Network Investigations

Sources:

Network traffic
Network devices
Host devices

Challenges:

Accessibility (data export)
Fidelity (Missing data)
Visibility (Encryption)

Network traffic is a valuable source of insight, as most threat actors communicate with target systems over a network. Evidence for network investigations can come from raw network traffic (live or stored packet captures), network devices (like firewalls and proxies), and host device logs (e.g., Windows event logs).

Network investigations can be productive, but several challenges can arise. Accessibility can be an issue, as some devices either make data hard to obtain or export it in an unusable format. Fidelity is another concern, as not all sources capture every detail of packets or interactions. Additionally, encryption can hinder the ability to analyze and interpret data.

tcpdump

Tcpdump is a widely used network packet capture tool that has been maintained for decades. It's available on all major platforms and many embedded devices. Although tcpdump is a low-level tool, it can perform basic protocol analysis for IP, TCP, UDP, ICMP, and similar protocols.

tcpdump -i interface                # Capture traffic for an interface. Can also use any.
tcpdump -i interface -w file        # Capture traffic for an interface and write to a file.
tcpdump -r file -n                  # Read packets from a file and don't resolve hosts and ports.
tcpdump -r file -n -A               # Read packets from a file, don't resolve, show as ASCII.

Berkeley Packet Filters (BPF)

tcpdump's filtering power comes from its use of Berkeley Packet Filters (BPF) to specify how packets are captured or excluded.

Specialized language to filter packets:

BPF expressions are composed of primitives and operators
Primitives are composed of one or more qualifiers and an ID

Three kinds of qualifiers:

type: what kind the ID is (host, net, port, or portrange)
dir: the direction (e.g., src, dst)
proto: match a protocol (e.g., ip, tcp, udp, icmp, etc.)

Can combine multiple primitives:

Using and (and, &&), or (or, ||), and not (not, !)

BPF Examples

tcpdump -r file 'host 8.8.8.8'                 # Traffic going to or from host 8.8.8.8
tcpdump -r file 'src host 8.8.8.8'             # Traffic coming from host 8.8.8.8
tcpdump -r file 'not src host 8.8.8.8'         # Traffic where the src is not 8.8.8.8
tcpdump -r file 'icmp and (src host 8.8.8.8)'  # Only ICMP from 8.8.8.8
tcpdump -r file -n -c 1 'host 1.0.0.1' -tttt   # Display the timestamp of the first packet
tcpdump -r file -n -t 'ip'                     # Show IP traffic

tcpdump -r file -n -t 'ip' | awk '{print $2}' | cut -d. -f 1-4  # Extract only the IP Addresses

Web Proxies

Many corporate environments use web proxies:

A local cache can reduce bandwidth usage
Can filter out sites inappropriate for business

With the widespread use of web apps, web traffic is becoming more valuable to investigations:

Build more thorough profile of user activity
Identify anomalous / suspicious requests
Potential to intercept SSL/TLS traffic

Squid is a popular open-source web proxy:

Others include Blue Coat, Forefront TMG, etc.

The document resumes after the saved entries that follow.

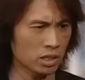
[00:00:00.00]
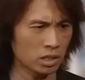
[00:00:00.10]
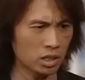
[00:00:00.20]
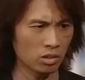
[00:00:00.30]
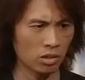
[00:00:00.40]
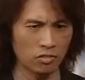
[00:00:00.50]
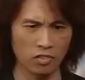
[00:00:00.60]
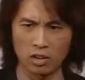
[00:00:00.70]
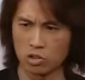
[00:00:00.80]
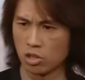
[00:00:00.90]
mặt luật pháp
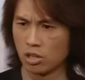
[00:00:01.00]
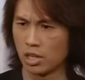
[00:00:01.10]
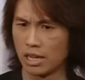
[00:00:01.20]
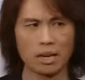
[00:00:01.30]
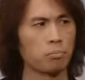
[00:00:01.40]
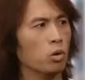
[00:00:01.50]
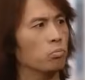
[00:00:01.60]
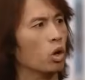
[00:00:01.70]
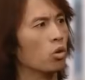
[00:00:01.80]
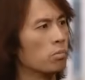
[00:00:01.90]
không thể buộc tội hắn, cho
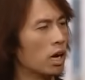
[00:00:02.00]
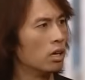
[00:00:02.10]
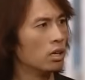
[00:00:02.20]
nên trước tiên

Web proxies are commonly used in corporate settings for various benefits, such as reducing bandwidth and congestion, filtering inappropriate sites, and providing valuable logs for incident analysis. Proxy logs help build user activity profiles and detect suspicious traffic, and some proxies can log encrypted sessions.

Popular proxy solutions include Microsoft Windows Web Application Proxy, Blue Coat, Forefront TMG, and Squid. We will focus on Squid, a widely-used proxy software known for caching, logging, and supporting multiple protocols.

Access Logs

Record individual requests:

User definable format, but default is quite verbose
May or may not include URL, depending on configuration

Access logs record requests through a Squid proxy in a user-defined format, with the default being very detailed. While URLs are typically displayed, HTTPS URLs might not always be visible depending on the proxy and client configuration. The example shown used settings that allowed interception of encrypted traffic.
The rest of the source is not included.